What Is Google BERT? Definition, uses and how its works

Team TeachWiki

BERT is a neural network created by Google in 2018 and has already proven to be beneficial in a number of practical applications. Using it, you can solve a number of tasks: analyze text, answer questions, create translators, detect spam, create predictive text input systems, etc. In October 2019, Google added a BERT neural network to the core of Google's search algorithms for English, and in December for more than 70 languages. The new search update is called BERT and affects 10% of all search queries.

What is the BERT update?

With publication on October 24, 2019 and entry into force on December 12, 2019 in Germany, Google rolled out BERT, according to their statement, "one of the greatest advances in the history of search". Every tenth search query is affected by this algorithm! BERT stands for Bidirectional Encoder Representations from Transformers. BERT is used to better understand the context of a word and thus the actual search intention of the user. If prepositions such as "after" or "for" were ignored, Google uses BERT to recognize their meaning within the search query.

What is Google BERT?

Google BERT (eng. Bidirectional Encoder Representations from Transformers) is an algorithm of the Google search engine , the main function of which is to improve the relevance of search results . This became possible due to the fact that the analysis and construction is carried out not by key phrases, but by sentences.

An improved analysis result is available due to the introduction of a neural network into the work, which has the ability to endow the search engine? with understanding in different languages of the world.

The main testing language is English. In the future, the developers plan to expand the list to include most of the languages used in the world.

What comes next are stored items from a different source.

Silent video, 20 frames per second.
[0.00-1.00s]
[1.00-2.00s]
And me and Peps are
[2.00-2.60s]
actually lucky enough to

  1. BERT is a neural network created by Google

    Teaching computers to understand natural text, as humans do, is an interesting and extremely difficult task. Indeed, in natural language there are many nuances that even people can hardly understand. In computer science, there is a whole subsection of Natural Language Processing (hereinafter referred to as NLP) - natural language processing methods. NLP allows you to apply machine learning algorithms to text and speech.

    Today, many of us have smartphones with speech recognition - they use NLP. Also, many people use laptops and computers with speech recognition built into the OS.

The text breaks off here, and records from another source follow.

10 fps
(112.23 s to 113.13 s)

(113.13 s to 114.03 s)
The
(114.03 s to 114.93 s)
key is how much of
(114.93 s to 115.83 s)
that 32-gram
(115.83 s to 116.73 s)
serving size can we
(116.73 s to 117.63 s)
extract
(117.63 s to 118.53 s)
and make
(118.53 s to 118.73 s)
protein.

    So, in 2018, Google announces the latest neural network BERT (Bidirectional Encoder Representations from Transformers). BERT uses Transfer learning (transfer learning), which allows you to use its basic language model, additionally training it for your specific tasks, for a wide variety of companies. This means that neural network training occurs in two stages. First, they train her for a long time and expensively on a huge corpus of billions of words (this is called pre-training). At the second stage, the network can be quickly trained for different tasks.

    Previously, one of the main pre-training tools was something like a dictionary, using a vector representation of words that described the relationships between words in the form of numbers. However, the neural network that had been pre-trained on the vector dictionary did not understand the meaning of the words. From her point of view, the sentences "the man bit the dog" and "the dog bit the man" are identical.

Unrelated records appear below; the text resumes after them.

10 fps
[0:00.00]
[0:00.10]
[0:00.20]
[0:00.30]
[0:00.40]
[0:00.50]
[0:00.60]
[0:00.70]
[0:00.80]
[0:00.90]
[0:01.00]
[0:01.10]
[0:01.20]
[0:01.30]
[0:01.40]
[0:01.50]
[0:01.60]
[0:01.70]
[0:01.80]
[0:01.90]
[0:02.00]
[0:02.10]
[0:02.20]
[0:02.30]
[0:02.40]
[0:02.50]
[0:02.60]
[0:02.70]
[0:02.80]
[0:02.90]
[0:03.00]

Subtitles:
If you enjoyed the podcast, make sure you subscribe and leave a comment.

    Google has developed a unique pre-training system to provide the neural network with richer rules - not only vocabulary, but also syntax with context. Researchers have begun training neural networks on a more general task called language modeling, feeding vast amounts of text to the neural networks—billions of words arranged into grammatically correct sentences. After that, the neural network should be able to predict the next word in the text on its own.

    In essence, BERT consists of three essential components. Firstly, it is a pre-trained language model. Secondly, the opportunity to decide which of the features of the proposal are the most important. Third, unlike other pre-trained language models created by neural networks processing terabytes of left-to-right text, the BERT model reads both right-to-left and left-to-right at the same time, and learns to predict which words were randomly excluded from sentences.

    Each of these three components - a deep language model with pretraining, attention, and bidirectionality - existed separately before BERT. But until Google released their algorithm at the end of 2018, no one combined them in such a successful way.

  2. Introducing BERT into the core Google search algorithm

    In October 2019, Google rolled out an update to the core search algorithms called BERT. From now on, the neural network of the same name will work as a constituent core of search algorithms. According to Google, this is the biggest core update since RankBrain.

    Many webmasters have not noticed traffic spikes after the implementation of the new algorithm, although Google assures that it affected 10% of all search queries. To understand why webmasters didn't experience significant fluctuations in traffic, let's take a look at how BERT works and what queries it affects.

    The typical webmaster is mostly focused on mid-range or even high-frequency queries that are quite short (1-3 words). BERT is focused on handling long queries. That is why most webmasters do not yet notice the fluctuation that BERT has had on SERPs.

    So, BERT better understands and interprets LF and micro-LF queries, long tail queries. In particular, this can be confirmed by doorkeepers who have experienced sharp fluctuations in traffic and some webmasters who work closely with 3-5 wordlists, which is typical for product affiliates, for example, those working under Amazon.

    It must be understood that BERT is not a ranking factor. It does not directly affect the ranking of organic issuance. However, the neural network allows Google to better interpret user requests, better understand the content. This is what can have a strong impact on your traffic, after further training of the neural network.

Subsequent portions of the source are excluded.